**Provided records**
════════

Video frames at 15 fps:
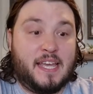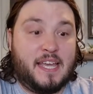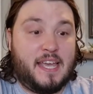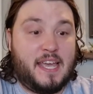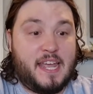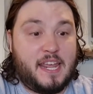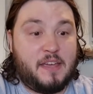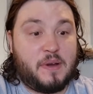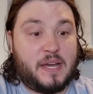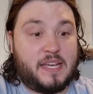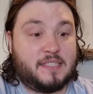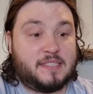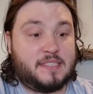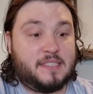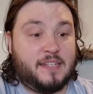
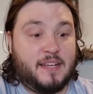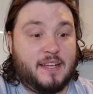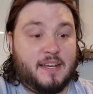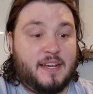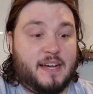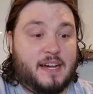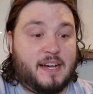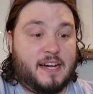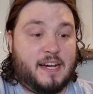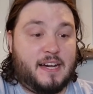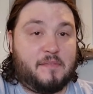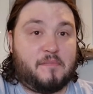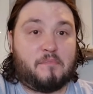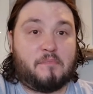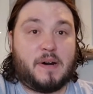Anyways,
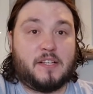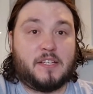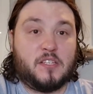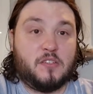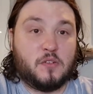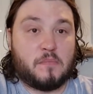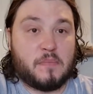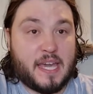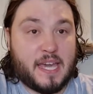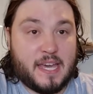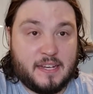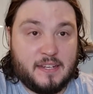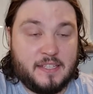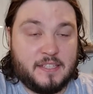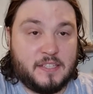Molecule
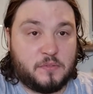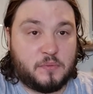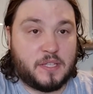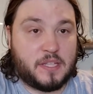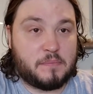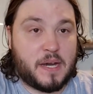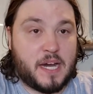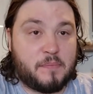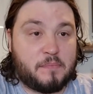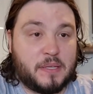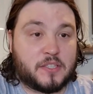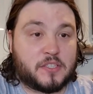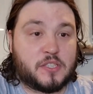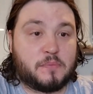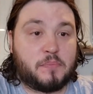Man, really
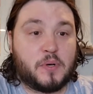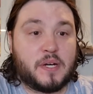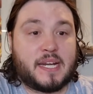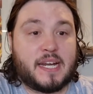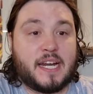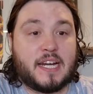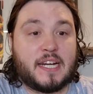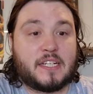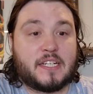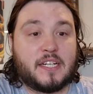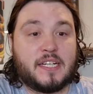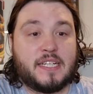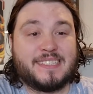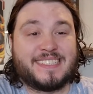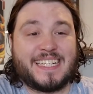popular support character.
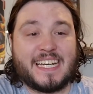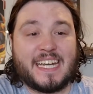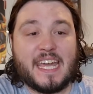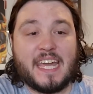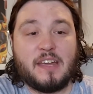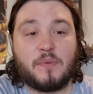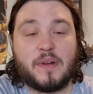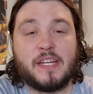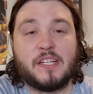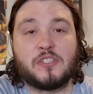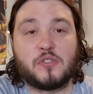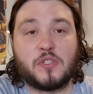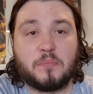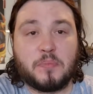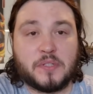He's got an 8 range
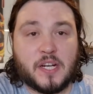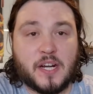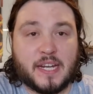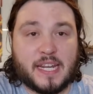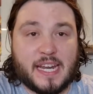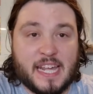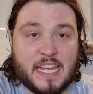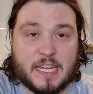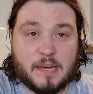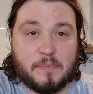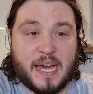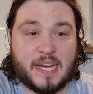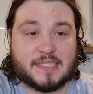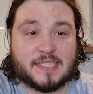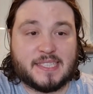triple target
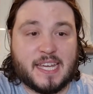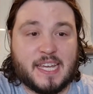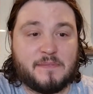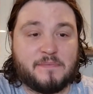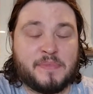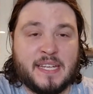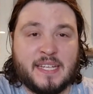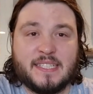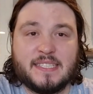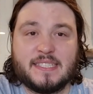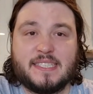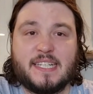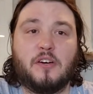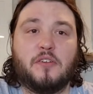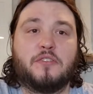incapacitate,
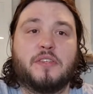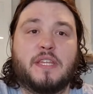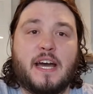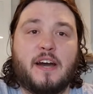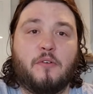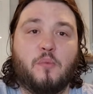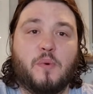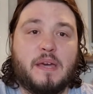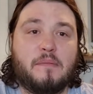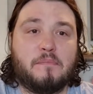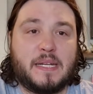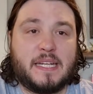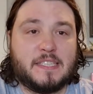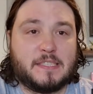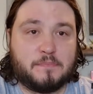stealth, outwit,
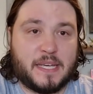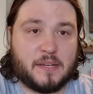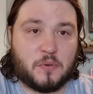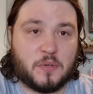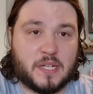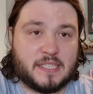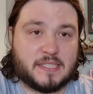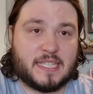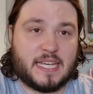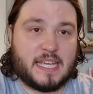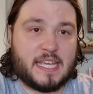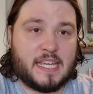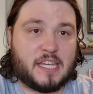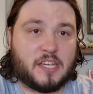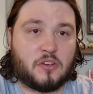but his big one is that
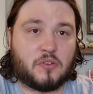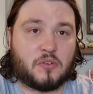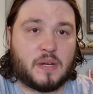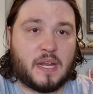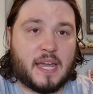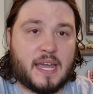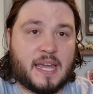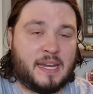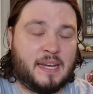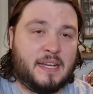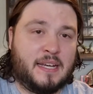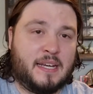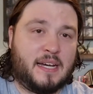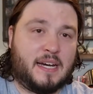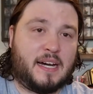he can create,
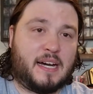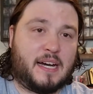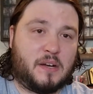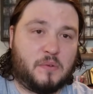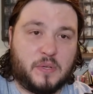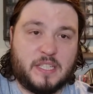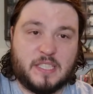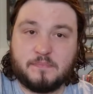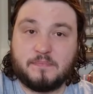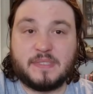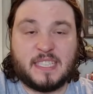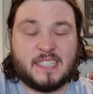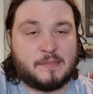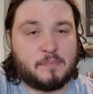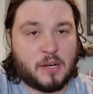well, he's
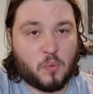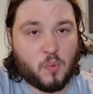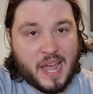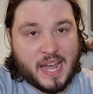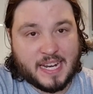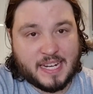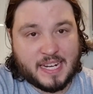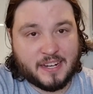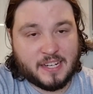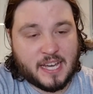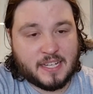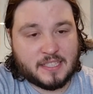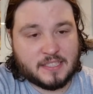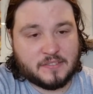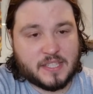since been errated out
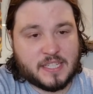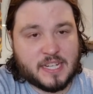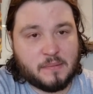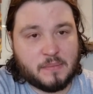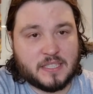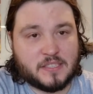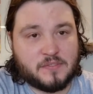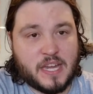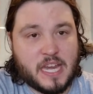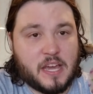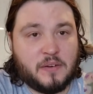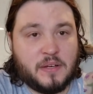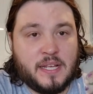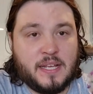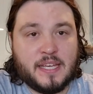as of the time of this
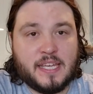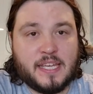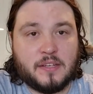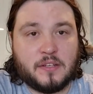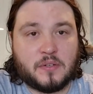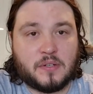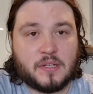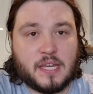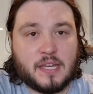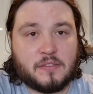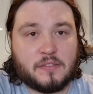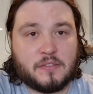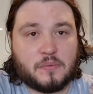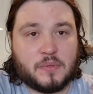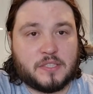video. He can create
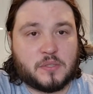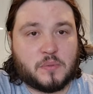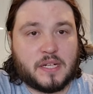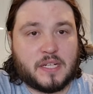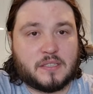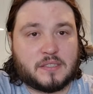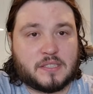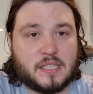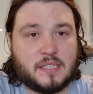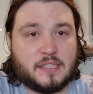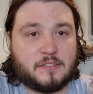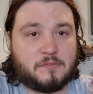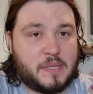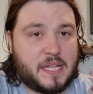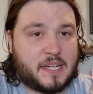3 squares
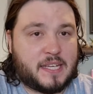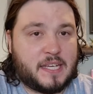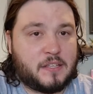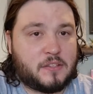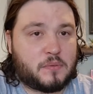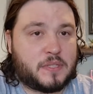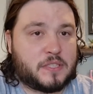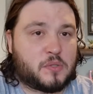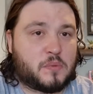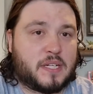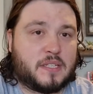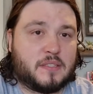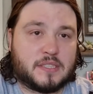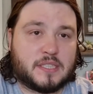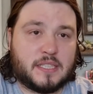of blocking, 3
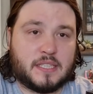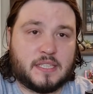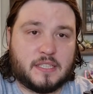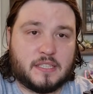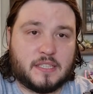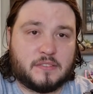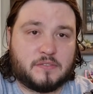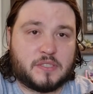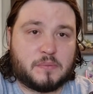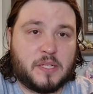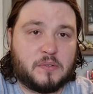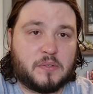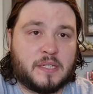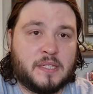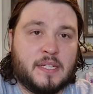squares of
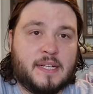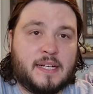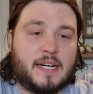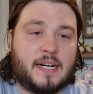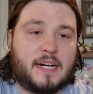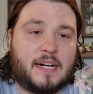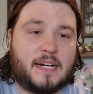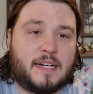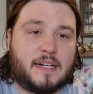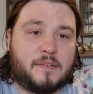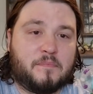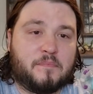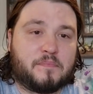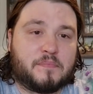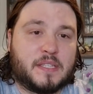smoke.
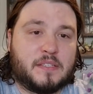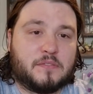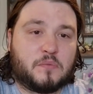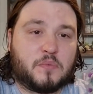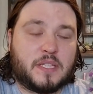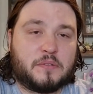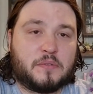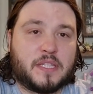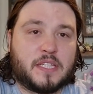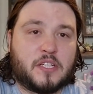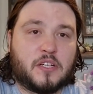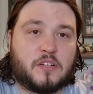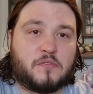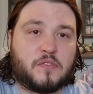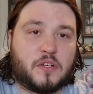Really, really
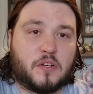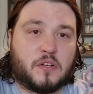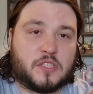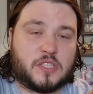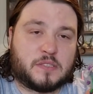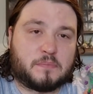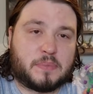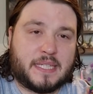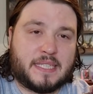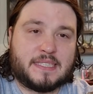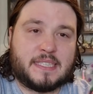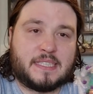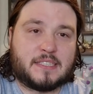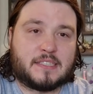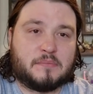good for just
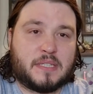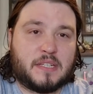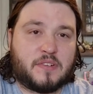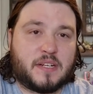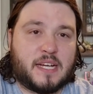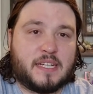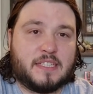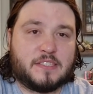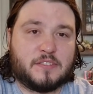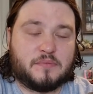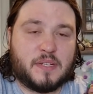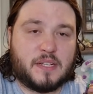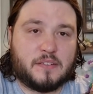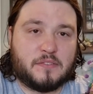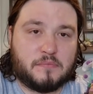placing some different kinds
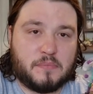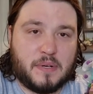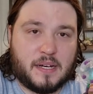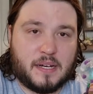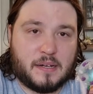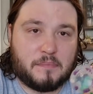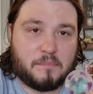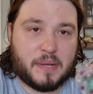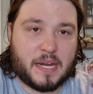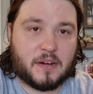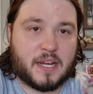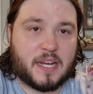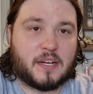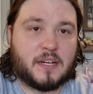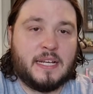of
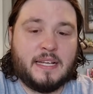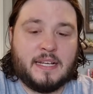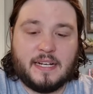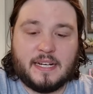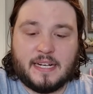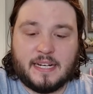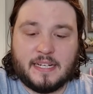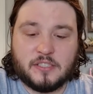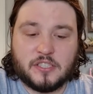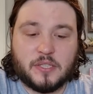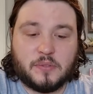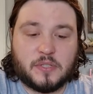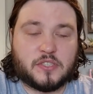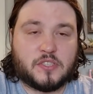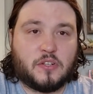barrier and so
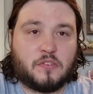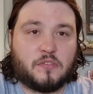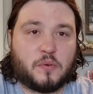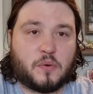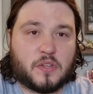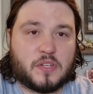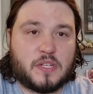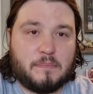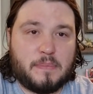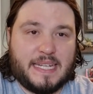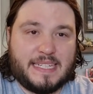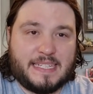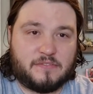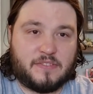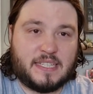on and so forth to be
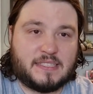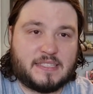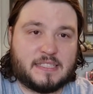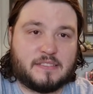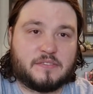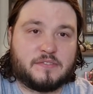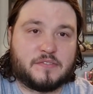defensive.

════════

**Work to be completed**
Set down word for word each line from the one containing "Man, really" through the end of the material, and keep the pictures out of it.

**Solution to this task**
Man, really
popular support character.
He's got an 8 range
triple target
incapacitate,
stealth, outwit,
but his big one is that
he can create,
well, he's
since been errated out
as of the time of this
video. He can create
3 squares
of blocking, 3
squares of
smoke.
Really, really
good for just
placing some different kinds
of
barrier and so
on and so forth to be
defensive.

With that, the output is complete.